In our opinion, when the punishing authority agrees with the findings of the enquiry officer and accepts the reasons given by him in support of such findings, it is not necessary for the punishing authority to again discuss evidence and come to the same findings as that of the enquiry officer and give the same reasons for the findings. We are unable to accept the contention made on behalf of the appellant that the impugned order of termination is vitiated as it is a non-speaking order and does not contain any reason.
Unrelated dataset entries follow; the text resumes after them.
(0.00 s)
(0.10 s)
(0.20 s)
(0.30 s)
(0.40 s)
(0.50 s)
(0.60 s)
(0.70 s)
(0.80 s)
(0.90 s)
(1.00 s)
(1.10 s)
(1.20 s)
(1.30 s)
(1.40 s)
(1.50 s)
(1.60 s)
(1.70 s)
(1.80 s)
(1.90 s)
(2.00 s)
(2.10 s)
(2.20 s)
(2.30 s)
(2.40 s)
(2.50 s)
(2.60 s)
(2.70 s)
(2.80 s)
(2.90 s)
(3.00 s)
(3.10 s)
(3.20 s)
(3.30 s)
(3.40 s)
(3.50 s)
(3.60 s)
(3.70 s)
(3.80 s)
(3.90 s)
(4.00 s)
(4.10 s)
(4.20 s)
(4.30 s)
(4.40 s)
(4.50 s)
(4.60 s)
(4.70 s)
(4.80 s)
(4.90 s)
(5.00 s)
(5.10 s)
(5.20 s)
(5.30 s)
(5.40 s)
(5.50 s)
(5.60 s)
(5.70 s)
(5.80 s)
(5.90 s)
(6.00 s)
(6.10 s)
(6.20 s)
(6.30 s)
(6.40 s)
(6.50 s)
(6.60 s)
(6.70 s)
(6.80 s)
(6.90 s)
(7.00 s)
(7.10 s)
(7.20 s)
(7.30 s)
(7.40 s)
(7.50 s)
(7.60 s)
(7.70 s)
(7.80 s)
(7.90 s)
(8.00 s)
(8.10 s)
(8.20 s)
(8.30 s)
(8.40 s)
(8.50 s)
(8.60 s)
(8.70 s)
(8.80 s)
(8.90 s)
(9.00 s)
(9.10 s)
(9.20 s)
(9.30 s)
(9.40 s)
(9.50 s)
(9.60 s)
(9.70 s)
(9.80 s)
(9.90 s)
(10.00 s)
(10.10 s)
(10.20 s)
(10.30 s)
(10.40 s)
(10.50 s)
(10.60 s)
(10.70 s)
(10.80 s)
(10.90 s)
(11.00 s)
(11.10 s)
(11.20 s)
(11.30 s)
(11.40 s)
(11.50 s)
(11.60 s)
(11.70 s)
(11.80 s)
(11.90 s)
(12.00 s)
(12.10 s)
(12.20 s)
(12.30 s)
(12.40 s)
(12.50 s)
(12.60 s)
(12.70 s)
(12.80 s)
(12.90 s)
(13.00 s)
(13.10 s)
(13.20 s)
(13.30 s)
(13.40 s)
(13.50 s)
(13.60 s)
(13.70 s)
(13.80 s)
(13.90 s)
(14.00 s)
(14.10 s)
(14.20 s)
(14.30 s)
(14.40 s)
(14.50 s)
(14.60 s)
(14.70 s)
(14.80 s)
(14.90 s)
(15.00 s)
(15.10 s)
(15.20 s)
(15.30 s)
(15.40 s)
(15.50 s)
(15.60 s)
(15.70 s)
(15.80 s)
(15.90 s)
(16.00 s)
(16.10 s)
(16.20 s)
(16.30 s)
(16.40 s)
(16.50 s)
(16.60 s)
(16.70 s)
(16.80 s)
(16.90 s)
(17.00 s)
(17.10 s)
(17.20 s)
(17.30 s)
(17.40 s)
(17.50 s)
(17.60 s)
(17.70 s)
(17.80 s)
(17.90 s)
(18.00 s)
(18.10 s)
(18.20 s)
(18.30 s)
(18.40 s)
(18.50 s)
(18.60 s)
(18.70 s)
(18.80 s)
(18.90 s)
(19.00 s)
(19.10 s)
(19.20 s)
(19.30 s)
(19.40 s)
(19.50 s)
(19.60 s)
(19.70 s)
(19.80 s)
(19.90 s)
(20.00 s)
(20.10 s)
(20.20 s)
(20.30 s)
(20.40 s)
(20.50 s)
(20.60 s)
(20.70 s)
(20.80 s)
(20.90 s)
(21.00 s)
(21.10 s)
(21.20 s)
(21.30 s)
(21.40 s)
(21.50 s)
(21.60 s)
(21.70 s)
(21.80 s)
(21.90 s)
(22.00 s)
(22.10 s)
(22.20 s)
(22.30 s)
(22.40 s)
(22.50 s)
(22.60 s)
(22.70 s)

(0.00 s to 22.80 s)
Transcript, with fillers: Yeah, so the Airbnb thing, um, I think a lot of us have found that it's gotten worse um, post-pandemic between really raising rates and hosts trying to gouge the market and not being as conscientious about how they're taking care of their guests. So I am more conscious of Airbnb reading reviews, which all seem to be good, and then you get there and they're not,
When by the impugned order the punishing authority has accepted the findings of the enquiry officer and the reasons given him, the question of non-compliance with the principles of natural justice does notarise. It is also incorrect to say that the impugned order is not a speaking order." (emphasis supplied) 17. This Court, therefore, finds no reason to interfere with the order of punishment dated 8.9.2001. 18. The writ application is dismissed.